Early in the last decade, the number of requests we got for a Mac version started to increase dramatically.  One of our developers at the time was particularly afraid he would be chosen to do this work because he had some Mac experience – but he really didn’t want to.  Naturally, he came in one morning to discover on his desk an old Mac SE30 that used to be used for something around here (I believe it was used to print out labels for floppy disks) sitting on his desk with a Mac OSX CD hanging out of the floppy disk drive and a note that read “[Developer name changed to protect their identity] – see me – Clark”.  (Note to our new users: SlickEdit has been around long enough that it used to ship on floppy disks) (Note to users under 30 – USB sticks did not always exist).

The prevailing wisdom at the time was that it would be easy for us to do a Mac version, “because it’s just UNIX now, and you guys are UNIX already – it’ll just be another port”.  I remember hearing this over and over at trade shows in between requests for Ruby support, and “Do you guys have any free t-shirts?” (Right now, there’s a guy in his basement inventing a new scripting language, convinced his will be the one that will take over the world, obsoleting all other scripting languages.  I really wish somebody would stop him, because it won’t take over and obsolete all other scripting languages, but it will become just popular enough we will have to support it.  When I say “stop him”, I don’t mean hurt him or anything – just take him out to dinner or introduce him to a woman).

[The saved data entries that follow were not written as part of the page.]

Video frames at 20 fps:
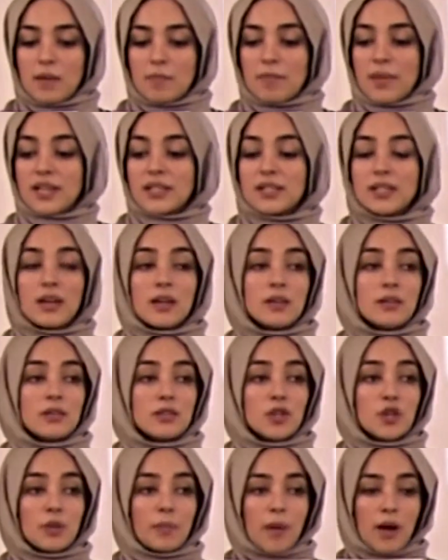My son
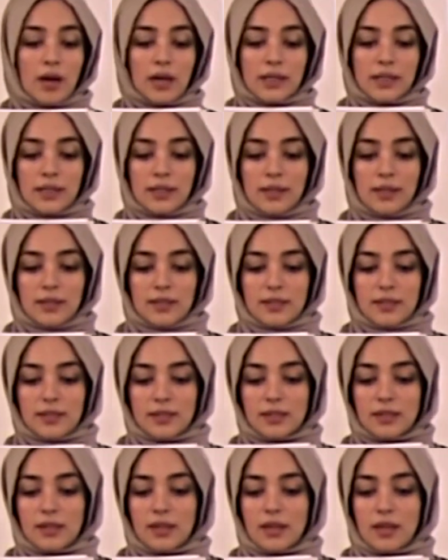took part in
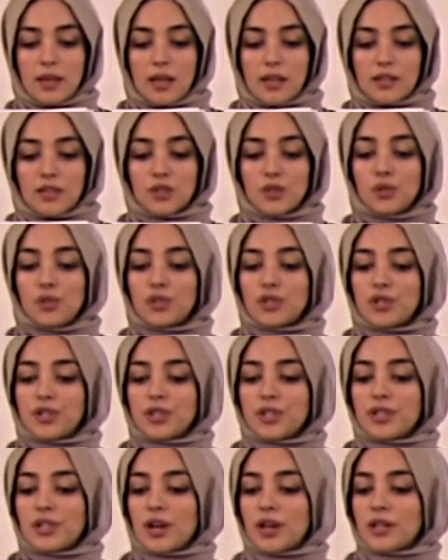this. The
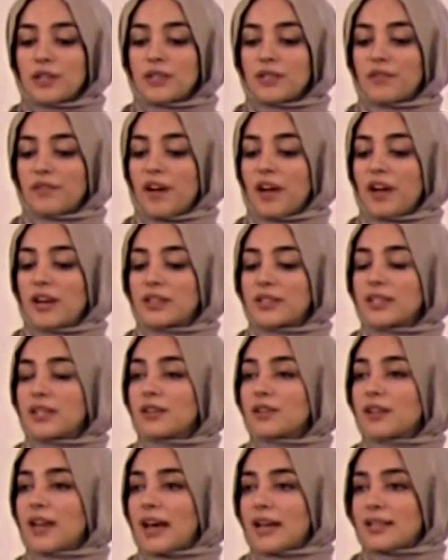soldiers started to fire
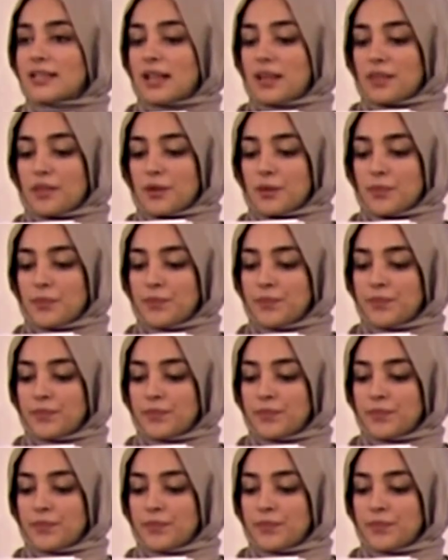tear gas at them.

It turns out the “It’s just UNIX now” logic is a bit, what’s the word I’m looking for…. wrong.  There is UNIX under there, and obviously that was a good place to start when they revamped MacOS.  Plus, I can get a console window which was always my complaint about Macs “back in the day” (yes, I know you could install something, I maintain it should just be there).  But what the fact that “It’s just UNIX now” got us was the ability to create an X11 application that would run on the Mac.  So we did that – and customers loved it.  Well, that isn’t exactly true.  They acted more like we gave them a new BMW but first used it for one of those things you see at the county fair where you pay a dollar and get to hit a car with a sledgehammer (granted they usually do this with demolition derby cars, not new BMWs).  It was SlickEdit – it worked, but it just didn’t look or feel like people expected it to. Hardcore SlickEdit fans were happy… ish.  They were happy to have SlickEdit, but they missed all the Mac-isms, and were a little perturbed by SlickEdit’s menu being attached right to the top of the application window.

So, starting sometime in 2010 our CTO began the process of exploring how to get us a native version on the Mac – and the GUI overhaul that ensued stayed largely in his office until sometime this past spring when different team members began to have certain controls assigned to them to port to our new GUI framework (I’m not going into which one here, the evidence is “out there”).  I was able to be part of this process, and it was very interesting work.  It is an exciting time to work here at SlickEdit.

We had a nice long beta test – a little longer than we planned. I would like to take a moment to say that our beta testers were some of the best we’ve ever dealt with.  Even when there were problems, the comments almost always went something like “It crashed, but thanks for doing a native Mac version, great work, looking forward to the next version!”.  The beta testers this time were aces – some of them old SlickEdit fans we’ve known for a while, and I believe we made some new friends too.  Thanks guys.

So, our native Mac version is “out there” now.  We hope everybody likes it.  Typically I haven’t been a big Mac fan, but I’m learning to appreciate the things that it does well.  I only wish I could get a few people to join me in an Indiana Jones like quest to track down the eleven remaining single button mice on the planet and then Ctrl+Click could work properly.